**What is needed:** Each line below needs to be returned exactly. Skip any picture.

-*-*-

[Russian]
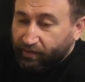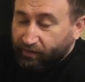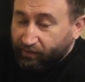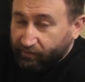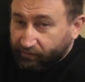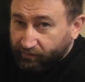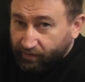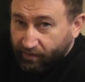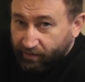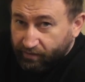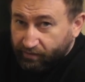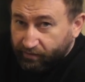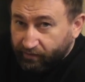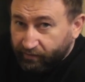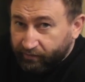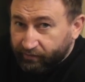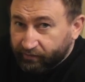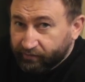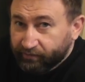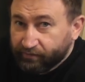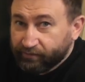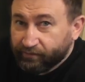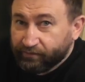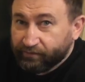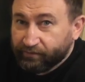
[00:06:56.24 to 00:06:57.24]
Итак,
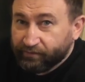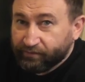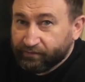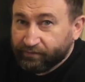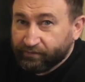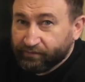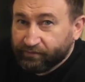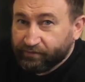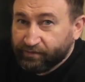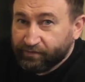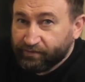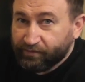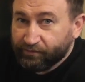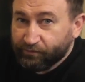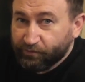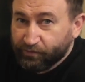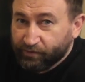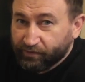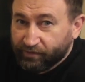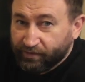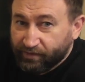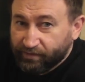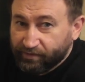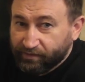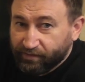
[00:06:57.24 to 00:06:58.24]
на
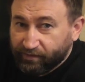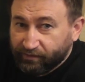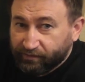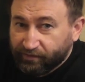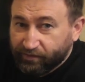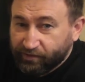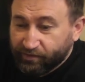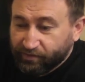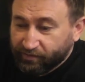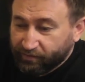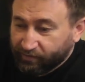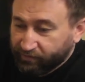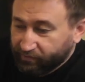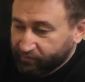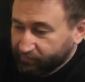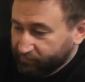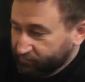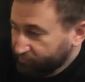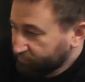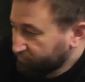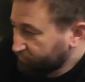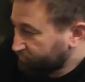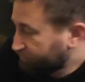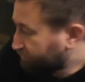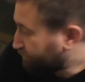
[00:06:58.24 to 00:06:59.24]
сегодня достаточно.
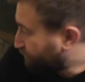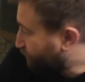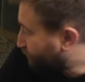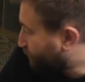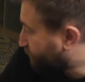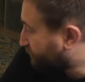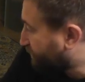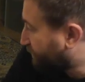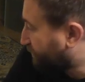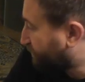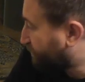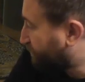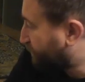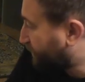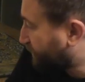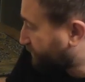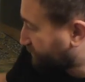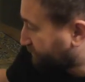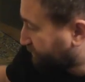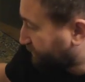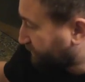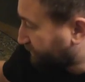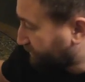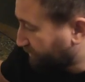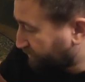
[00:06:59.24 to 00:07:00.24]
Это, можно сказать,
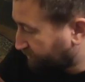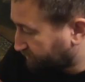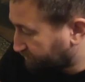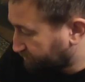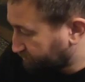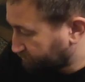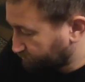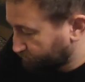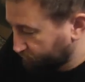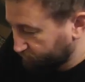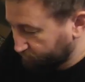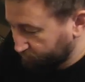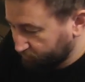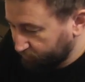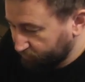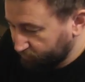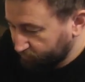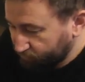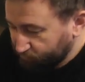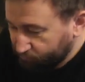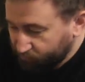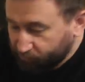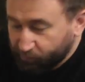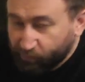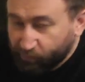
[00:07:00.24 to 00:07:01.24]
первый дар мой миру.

-*-*-

**Answer for this exercise:**
[Russian]
[00:06:56.24 to 00:06:57.24]
Итак,
[00:06:57.24 to 00:06:58.24]
на
[00:06:58.24 to 00:06:59.24]
сегодня достаточно.
[00:06:59.24 to 00:07:00.24]
Это, можно сказать,
[00:07:00.24 to 00:07:01.24]
первый дар мой миру.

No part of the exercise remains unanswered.